About this task> Print the data below exactly as it stands, and keep the pictures out.

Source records
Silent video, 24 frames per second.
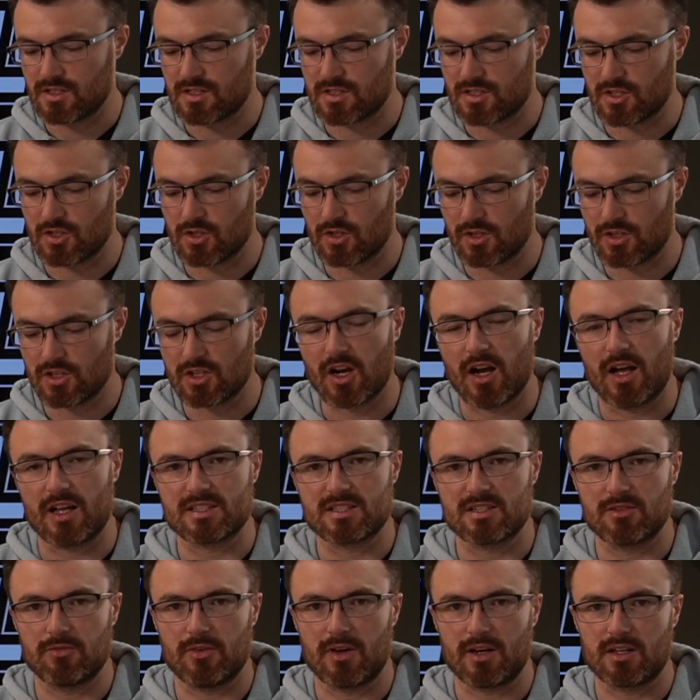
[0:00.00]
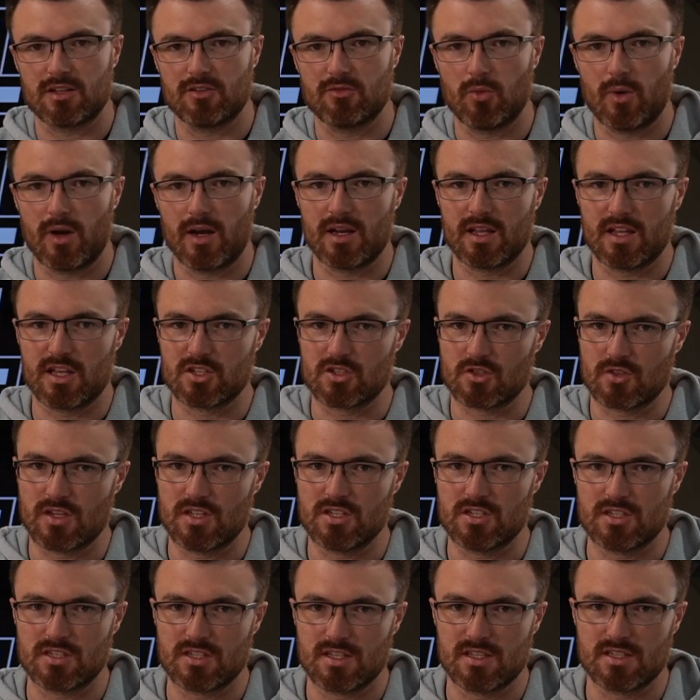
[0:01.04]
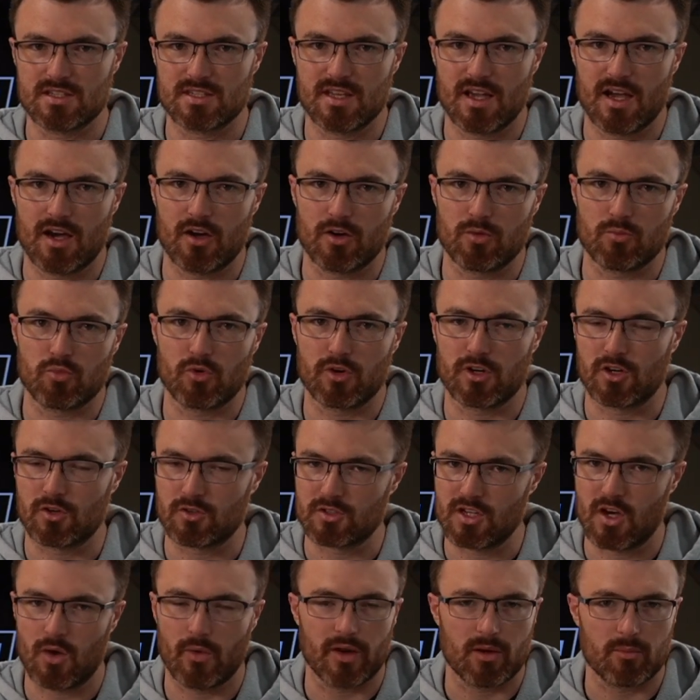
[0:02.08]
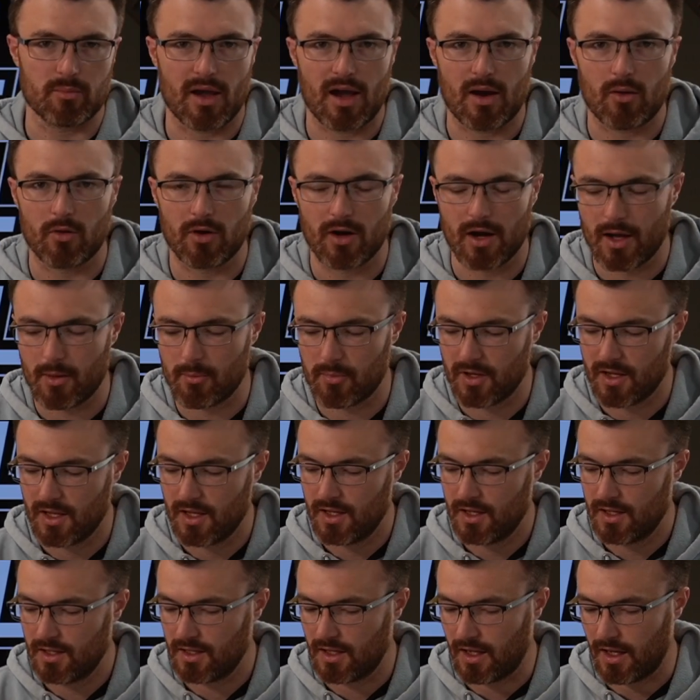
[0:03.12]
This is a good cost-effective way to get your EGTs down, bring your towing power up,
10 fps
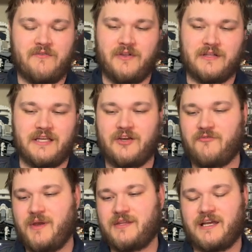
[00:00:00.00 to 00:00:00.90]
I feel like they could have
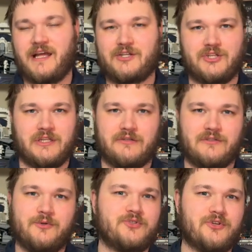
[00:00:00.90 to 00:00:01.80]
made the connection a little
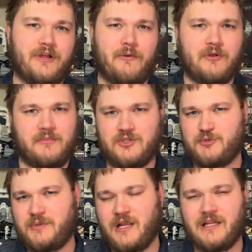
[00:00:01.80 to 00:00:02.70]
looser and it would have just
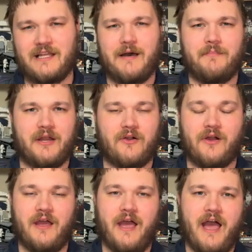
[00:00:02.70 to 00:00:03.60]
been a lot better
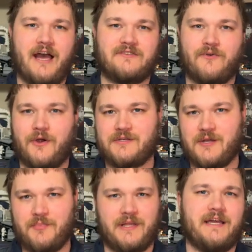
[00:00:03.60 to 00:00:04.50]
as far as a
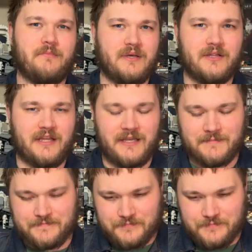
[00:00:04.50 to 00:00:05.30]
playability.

Answer box>
Silent video, 24 frames per second.
[0:00.00]
[0:01.04]
[0:02.08]
[0:03.12]
This is a good cost-effective way to get your EGTs down, bring your towing power up,
10 fps
[00:00:00.00 to 00:00:00.90]
I feel like they could have
[00:00:00.90 to 00:00:01.80]
made the connection a little
[00:00:01.80 to 00:00:02.70]
looser and it would have just
[00:00:02.70 to 00:00:03.60]
been a lot better
[00:00:03.60 to 00:00:04.50]
as far as a
[00:00:04.50 to 00:00:05.30]
playability.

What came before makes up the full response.